From: Patrick Steinhardt <ps@pks.im>
Date: Sun, 23 Nov 2025 18:59:37 +0000 (+0100)
Subject: streaming: rely on object sources to create object stream
X-Git-Url: http://git.ipfire.org/cgi-bin/gitweb.cgi?a=commitdiff_plain;h=4c89d31494bff4bde6079a0e0821f1437e37d07b;p=thirdparty%2Fgit.git

streaming: rely on object sources to create object stream

When creating an object stream we first look up the object info and, if
it's present, we call into the respective backend that contains the
object to create a new stream for it.

This has the consequence that, for loose object source, we basically
iterate through the object sources twice: we first discover that the
file exists as a loose object in the first place by iterating through
all sources. And, once we have discovered it, we again walk through all
sources to try and map the object. The same issue will eventually also
surface once the packfile store becomes per-object-source.

Furthermore, it feels rather pointless to first look up the object only
to then try and read it.

Refactor the logic to be centered around sources instead. Instead of
first reading the object, we immediately ask the source to create the
object stream for us. If the object exists we get stream, otherwise
we'll try the next source.

Like this we only have to iterate through sources once. But even more
importantly, this change also helps us to make the whole logic
pluggable. The object read stream subsystem does not need to be aware of
the different source backends anymore, but eventually it'll only have to
call the source's callback function.

Note that at the current point in time we aren't fully there yet:

  - The packfile store still sits on the object database level and is
    thus agnostic of the sources.

  - We still have to call into both the packfile store and the loose
    object source.

But both of these issues will soon be addressed.

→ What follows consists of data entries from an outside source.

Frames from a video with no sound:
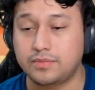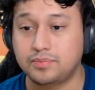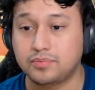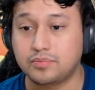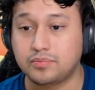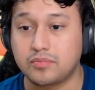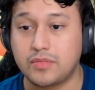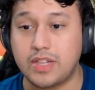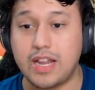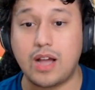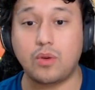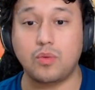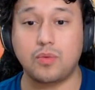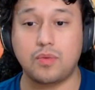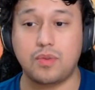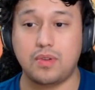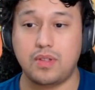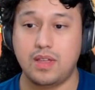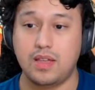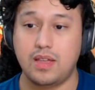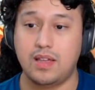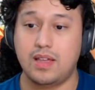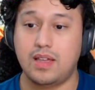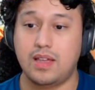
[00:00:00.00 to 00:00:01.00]
Now,
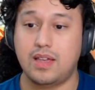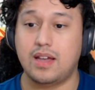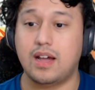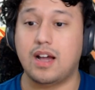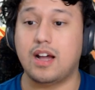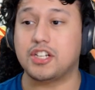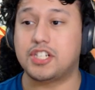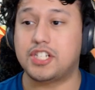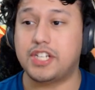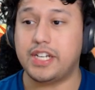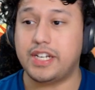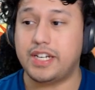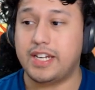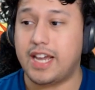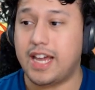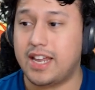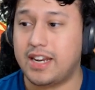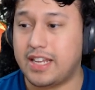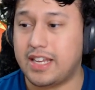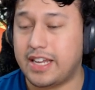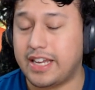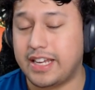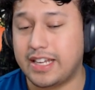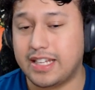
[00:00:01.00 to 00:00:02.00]

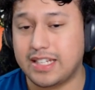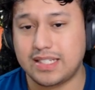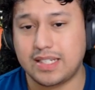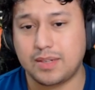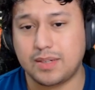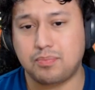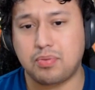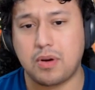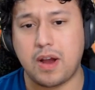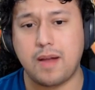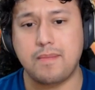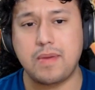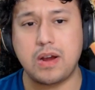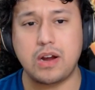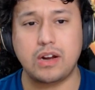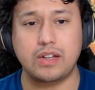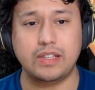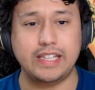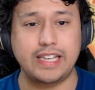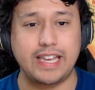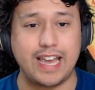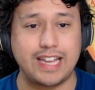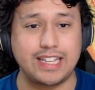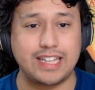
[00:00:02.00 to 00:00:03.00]
Xinyan is
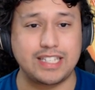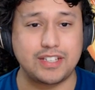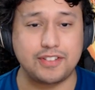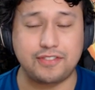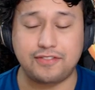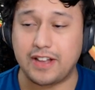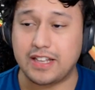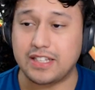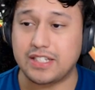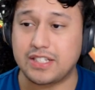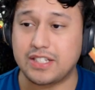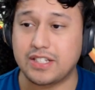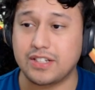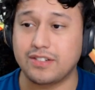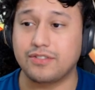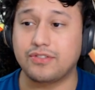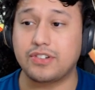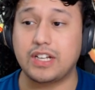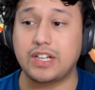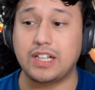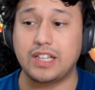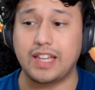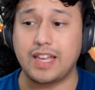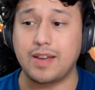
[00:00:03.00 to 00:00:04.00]
primarily a
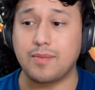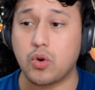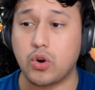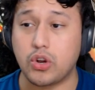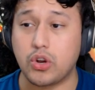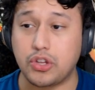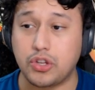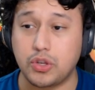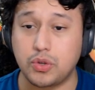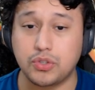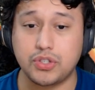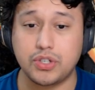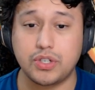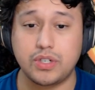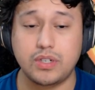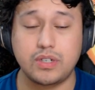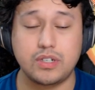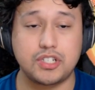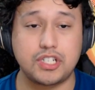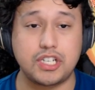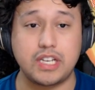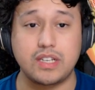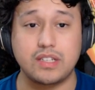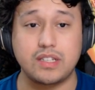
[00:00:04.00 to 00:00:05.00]
defensive claymore user.
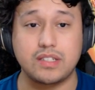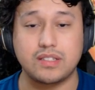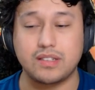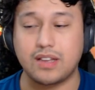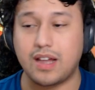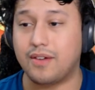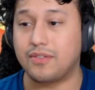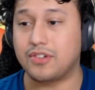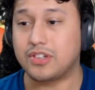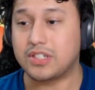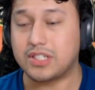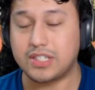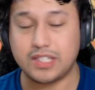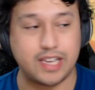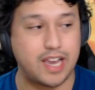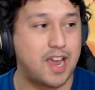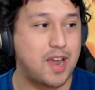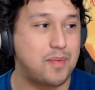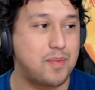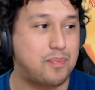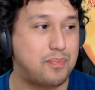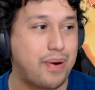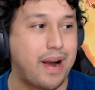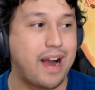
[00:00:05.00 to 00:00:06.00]
She is obviously
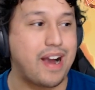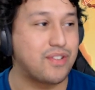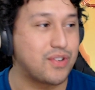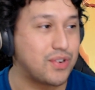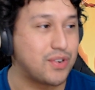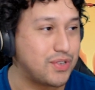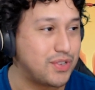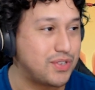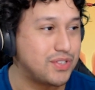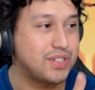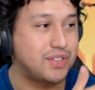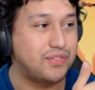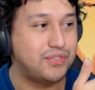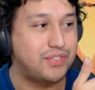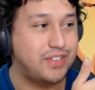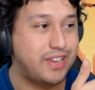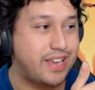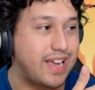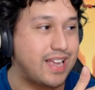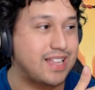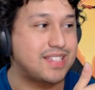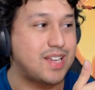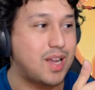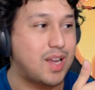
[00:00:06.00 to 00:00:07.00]
a pyro user, if you
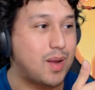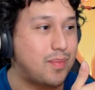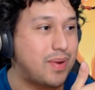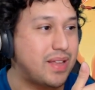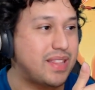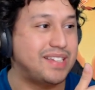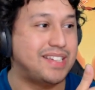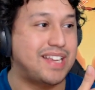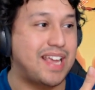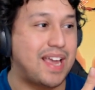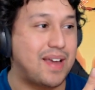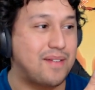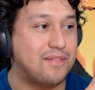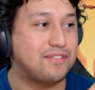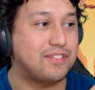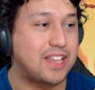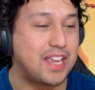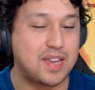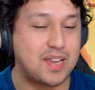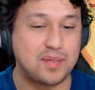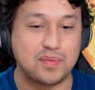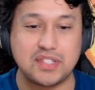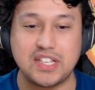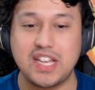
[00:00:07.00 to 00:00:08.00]
can't tell by the damn
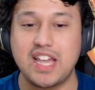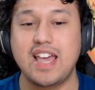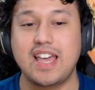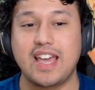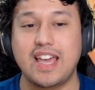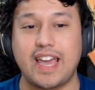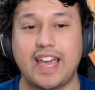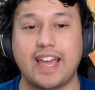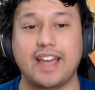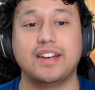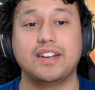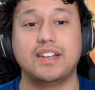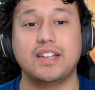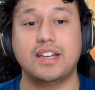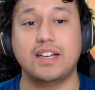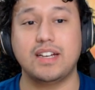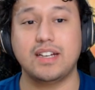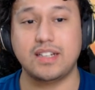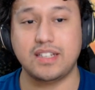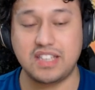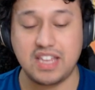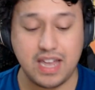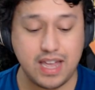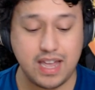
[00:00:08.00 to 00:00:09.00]
flames. And
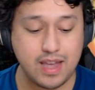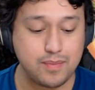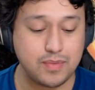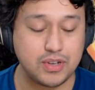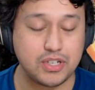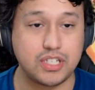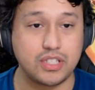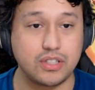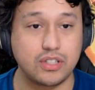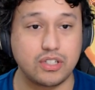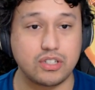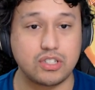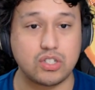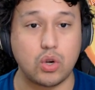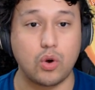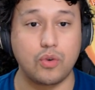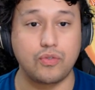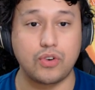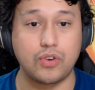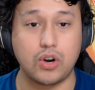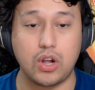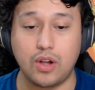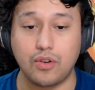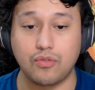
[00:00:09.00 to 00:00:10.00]
yeah, I mean, she looks
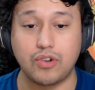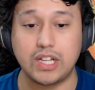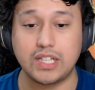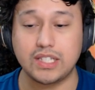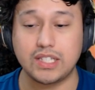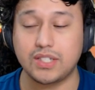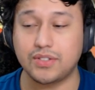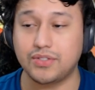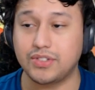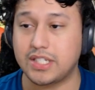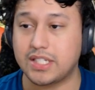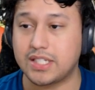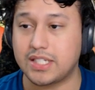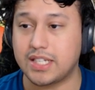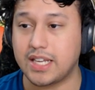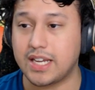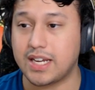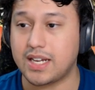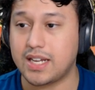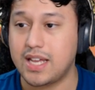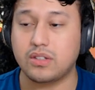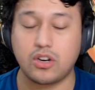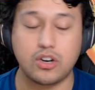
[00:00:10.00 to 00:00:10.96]
overall relatively sick.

This refactoring results in a slight change to semantics: previously, it
was `odb_read_object_info_extended()` that picked the source for us, and
it would have favored packed (non-deltified) objects over loose objects.
And while we still favor packed over loose objects for a single source
with the new logic, we'll now favor a loose object from an earlier
source over a packed object from a later source.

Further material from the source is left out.